<<<<

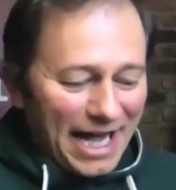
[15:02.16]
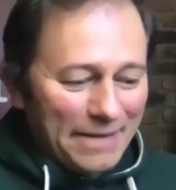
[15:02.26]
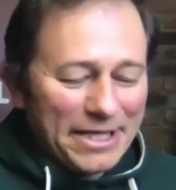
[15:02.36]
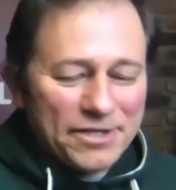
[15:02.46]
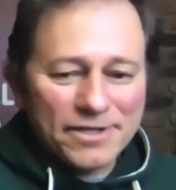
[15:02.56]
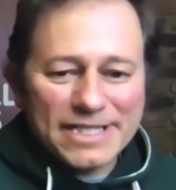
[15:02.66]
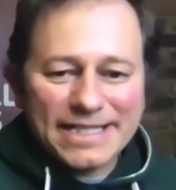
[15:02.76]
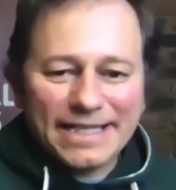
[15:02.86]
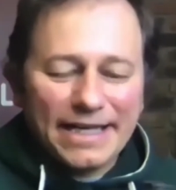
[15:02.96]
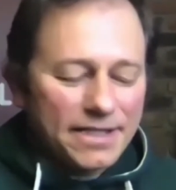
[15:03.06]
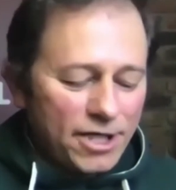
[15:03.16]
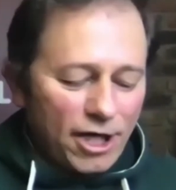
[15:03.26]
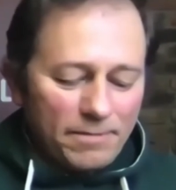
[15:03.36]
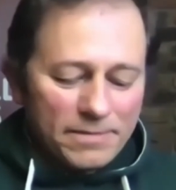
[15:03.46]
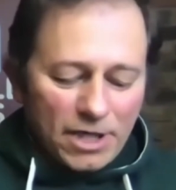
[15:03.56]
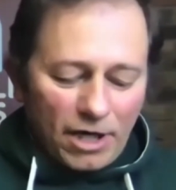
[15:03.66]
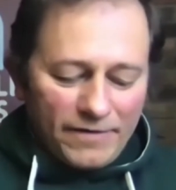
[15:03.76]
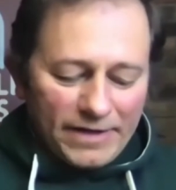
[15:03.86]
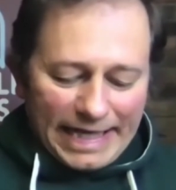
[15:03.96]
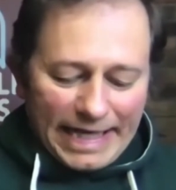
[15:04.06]
I'm interested in terms of
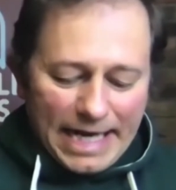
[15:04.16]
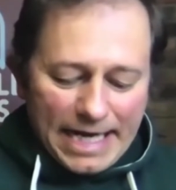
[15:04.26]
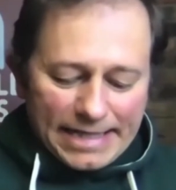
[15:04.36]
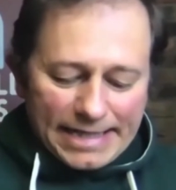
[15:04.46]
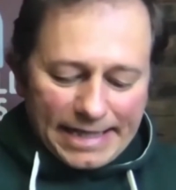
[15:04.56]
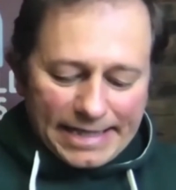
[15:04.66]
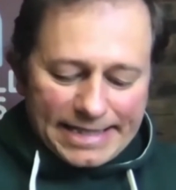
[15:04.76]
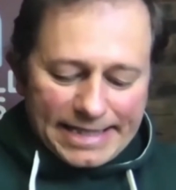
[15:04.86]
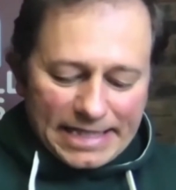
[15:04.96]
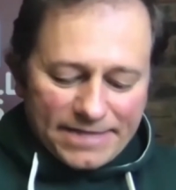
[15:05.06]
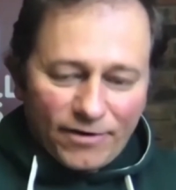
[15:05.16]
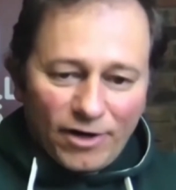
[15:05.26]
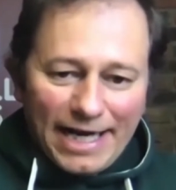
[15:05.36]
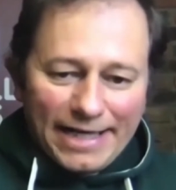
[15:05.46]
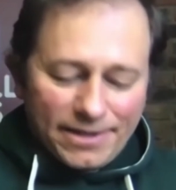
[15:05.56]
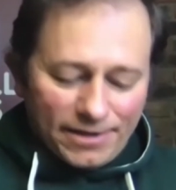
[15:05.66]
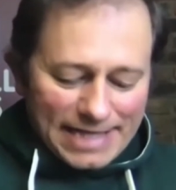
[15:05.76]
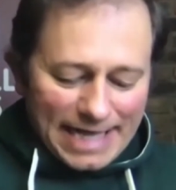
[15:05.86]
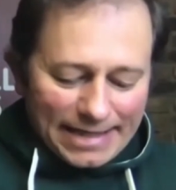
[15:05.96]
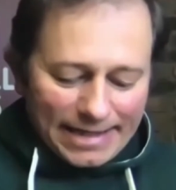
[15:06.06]
it, the six
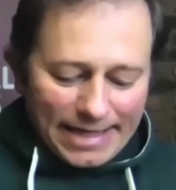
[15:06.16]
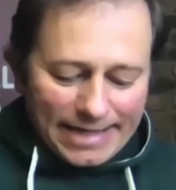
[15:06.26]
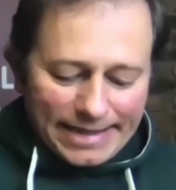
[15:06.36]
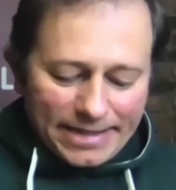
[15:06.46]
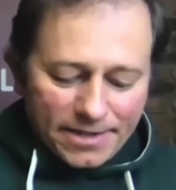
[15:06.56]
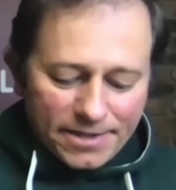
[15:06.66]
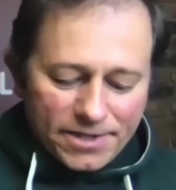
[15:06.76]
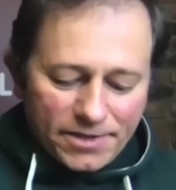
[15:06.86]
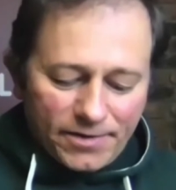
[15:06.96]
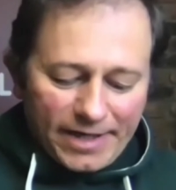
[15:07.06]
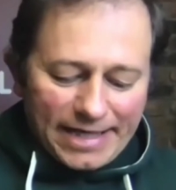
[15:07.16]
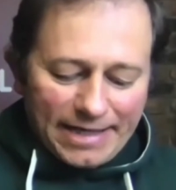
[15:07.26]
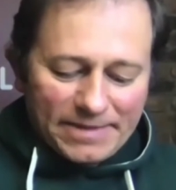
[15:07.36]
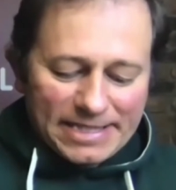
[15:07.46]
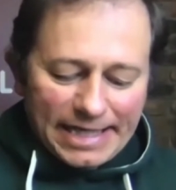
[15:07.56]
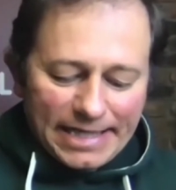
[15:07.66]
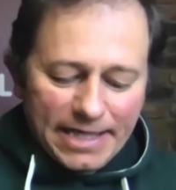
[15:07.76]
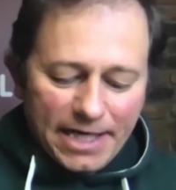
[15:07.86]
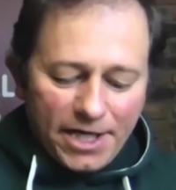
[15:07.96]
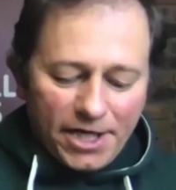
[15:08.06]
varietals add nicely to the story. The number six
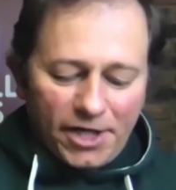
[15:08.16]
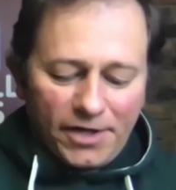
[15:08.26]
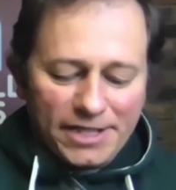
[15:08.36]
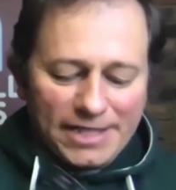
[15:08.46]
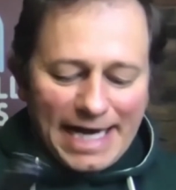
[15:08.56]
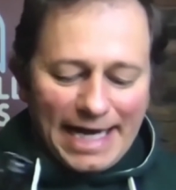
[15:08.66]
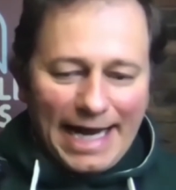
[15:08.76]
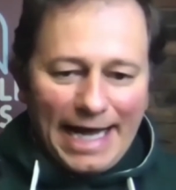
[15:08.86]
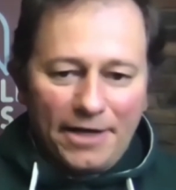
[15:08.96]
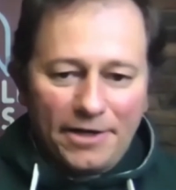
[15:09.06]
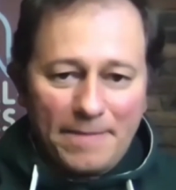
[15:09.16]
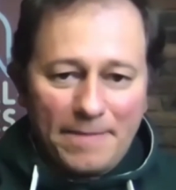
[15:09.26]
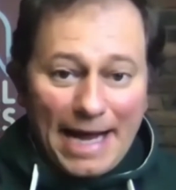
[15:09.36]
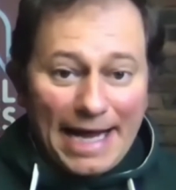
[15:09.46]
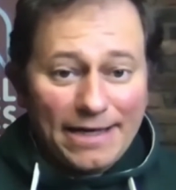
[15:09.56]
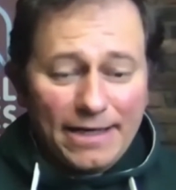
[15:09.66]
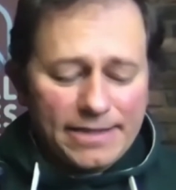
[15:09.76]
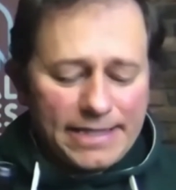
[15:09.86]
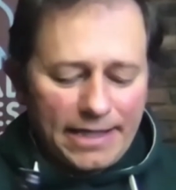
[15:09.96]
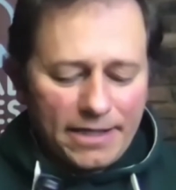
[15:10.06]
you and your dad had on your back, and
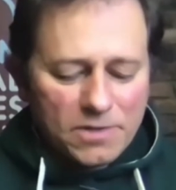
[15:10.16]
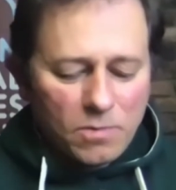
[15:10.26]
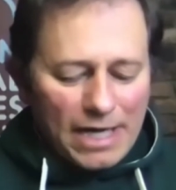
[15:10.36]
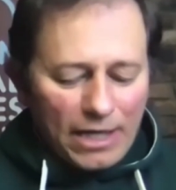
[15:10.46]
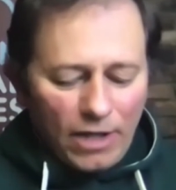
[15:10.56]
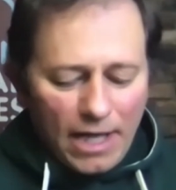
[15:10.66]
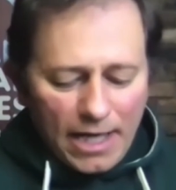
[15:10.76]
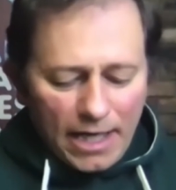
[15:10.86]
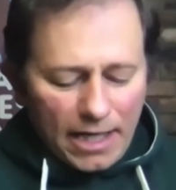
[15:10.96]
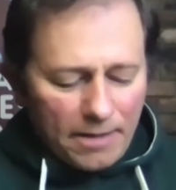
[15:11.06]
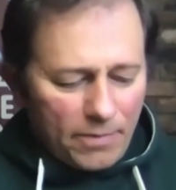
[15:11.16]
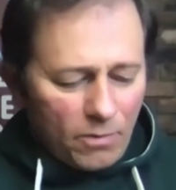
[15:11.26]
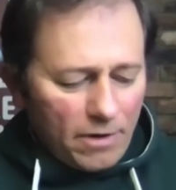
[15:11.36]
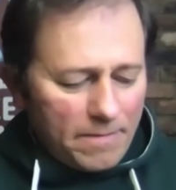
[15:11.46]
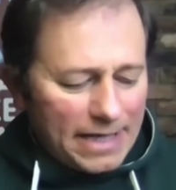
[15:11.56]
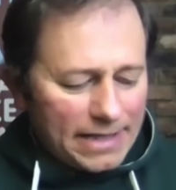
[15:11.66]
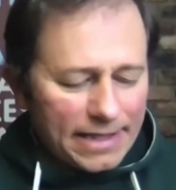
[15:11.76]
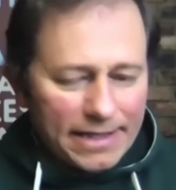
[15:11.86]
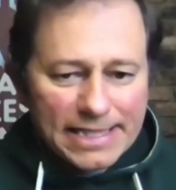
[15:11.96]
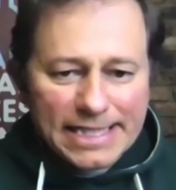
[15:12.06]
Tian as well. But what about
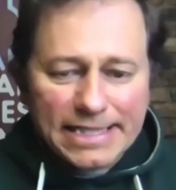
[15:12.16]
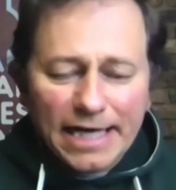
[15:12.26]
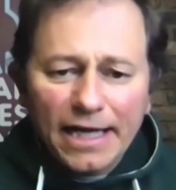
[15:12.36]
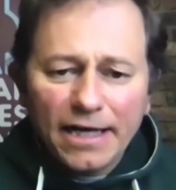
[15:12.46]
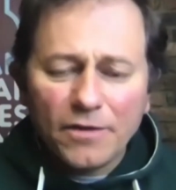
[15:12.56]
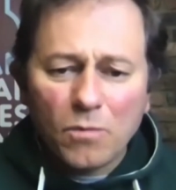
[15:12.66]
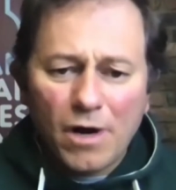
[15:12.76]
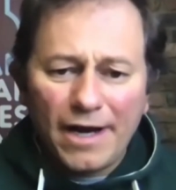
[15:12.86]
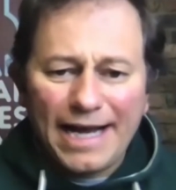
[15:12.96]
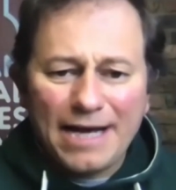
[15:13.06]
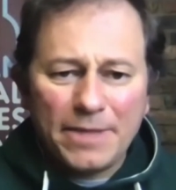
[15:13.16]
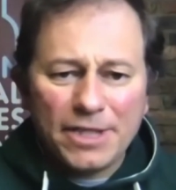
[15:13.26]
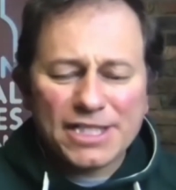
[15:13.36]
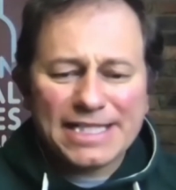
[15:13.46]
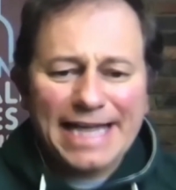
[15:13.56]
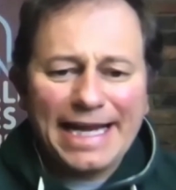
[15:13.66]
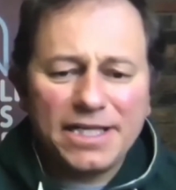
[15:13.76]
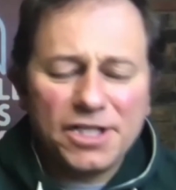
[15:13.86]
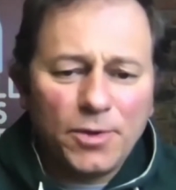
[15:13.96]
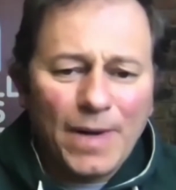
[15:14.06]
the style of the wine? How much say
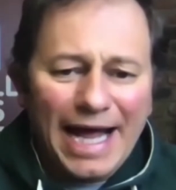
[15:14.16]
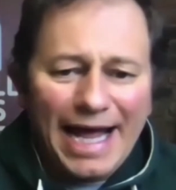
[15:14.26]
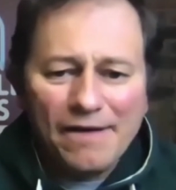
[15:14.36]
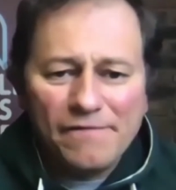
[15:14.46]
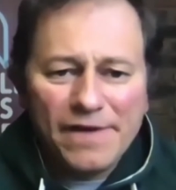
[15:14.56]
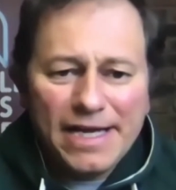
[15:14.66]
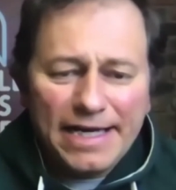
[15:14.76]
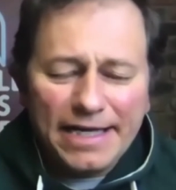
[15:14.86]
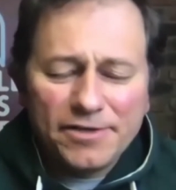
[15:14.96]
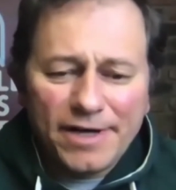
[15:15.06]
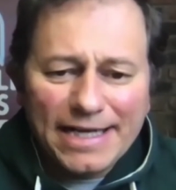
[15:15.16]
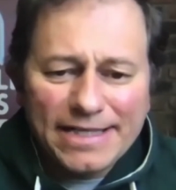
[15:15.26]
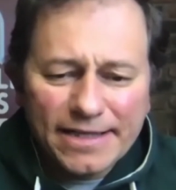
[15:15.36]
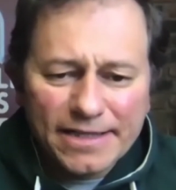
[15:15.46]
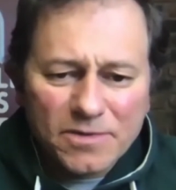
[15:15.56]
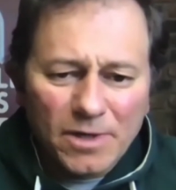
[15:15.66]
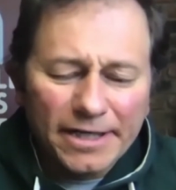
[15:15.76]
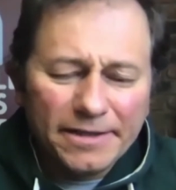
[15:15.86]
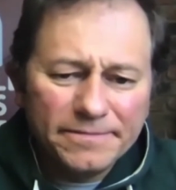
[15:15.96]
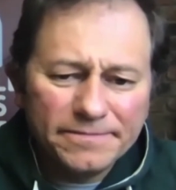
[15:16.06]
did you have in creating this wine?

>>>>

• [ACTIVITY]: Repeat all of the entries above word for word and omit the pictures.

• [EXERCISE OUTPUT]:
[15:02.16]
[15:02.26]
[15:02.36]
[15:02.46]
[15:02.56]
[15:02.66]
[15:02.76]
[15:02.86]
[15:02.96]
[15:03.06]
[15:03.16]
[15:03.26]
[15:03.36]
[15:03.46]
[15:03.56]
[15:03.66]
[15:03.76]
[15:03.86]
[15:03.96]
[15:04.06]
I'm interested in terms of
[15:04.16]
[15:04.26]
[15:04.36]
[15:04.46]
[15:04.56]
[15:04.66]
[15:04.76]
[15:04.86]
[15:04.96]
[15:05.06]
[15:05.16]
[15:05.26]
[15:05.36]
[15:05.46]
[15:05.56]
[15:05.66]
[15:05.76]
[15:05.86]
[15:05.96]
[15:06.06]
it, the six
[15:06.16]
[15:06.26]
[15:06.36]
[15:06.46]
[15:06.56]
[15:06.66]
[15:06.76]
[15:06.86]
[15:06.96]
[15:07.06]
[15:07.16]
[15:07.26]
[15:07.36]
[15:07.46]
[15:07.56]
[15:07.66]
[15:07.76]
[15:07.86]
[15:07.96]
[15:08.06]
varietals add nicely to the story. The number six
[15:08.16]
[15:08.26]
[15:08.36]
[15:08.46]
[15:08.56]
[15:08.66]
[15:08.76]
[15:08.86]
[15:08.96]
[15:09.06]
[15:09.16]
[15:09.26]
[15:09.36]
[15:09.46]
[15:09.56]
[15:09.66]
[15:09.76]
[15:09.86]
[15:09.96]
[15:10.06]
you and your dad had on your back, and
[15:10.16]
[15:10.26]
[15:10.36]
[15:10.46]
[15:10.56]
[15:10.66]
[15:10.76]
[15:10.86]
[15:10.96]
[15:11.06]
[15:11.16]
[15:11.26]
[15:11.36]
[15:11.46]
[15:11.56]
[15:11.66]
[15:11.76]
[15:11.86]
[15:11.96]
[15:12.06]
Tian as well. But what about
[15:12.16]
[15:12.26]
[15:12.36]
[15:12.46]
[15:12.56]
[15:12.66]
[15:12.76]
[15:12.86]
[15:12.96]
[15:13.06]
[15:13.16]
[15:13.26]
[15:13.36]
[15:13.46]
[15:13.56]
[15:13.66]
[15:13.76]
[15:13.86]
[15:13.96]
[15:14.06]
the style of the wine? How much say
[15:14.16]
[15:14.26]
[15:14.36]
[15:14.46]
[15:14.56]
[15:14.66]
[15:14.76]
[15:14.86]
[15:14.96]
[15:15.06]
[15:15.16]
[15:15.26]
[15:15.36]
[15:15.46]
[15:15.56]
[15:15.66]
[15:15.76]
[15:15.86]
[15:15.96]
[15:16.06]
did you have in creating this wine?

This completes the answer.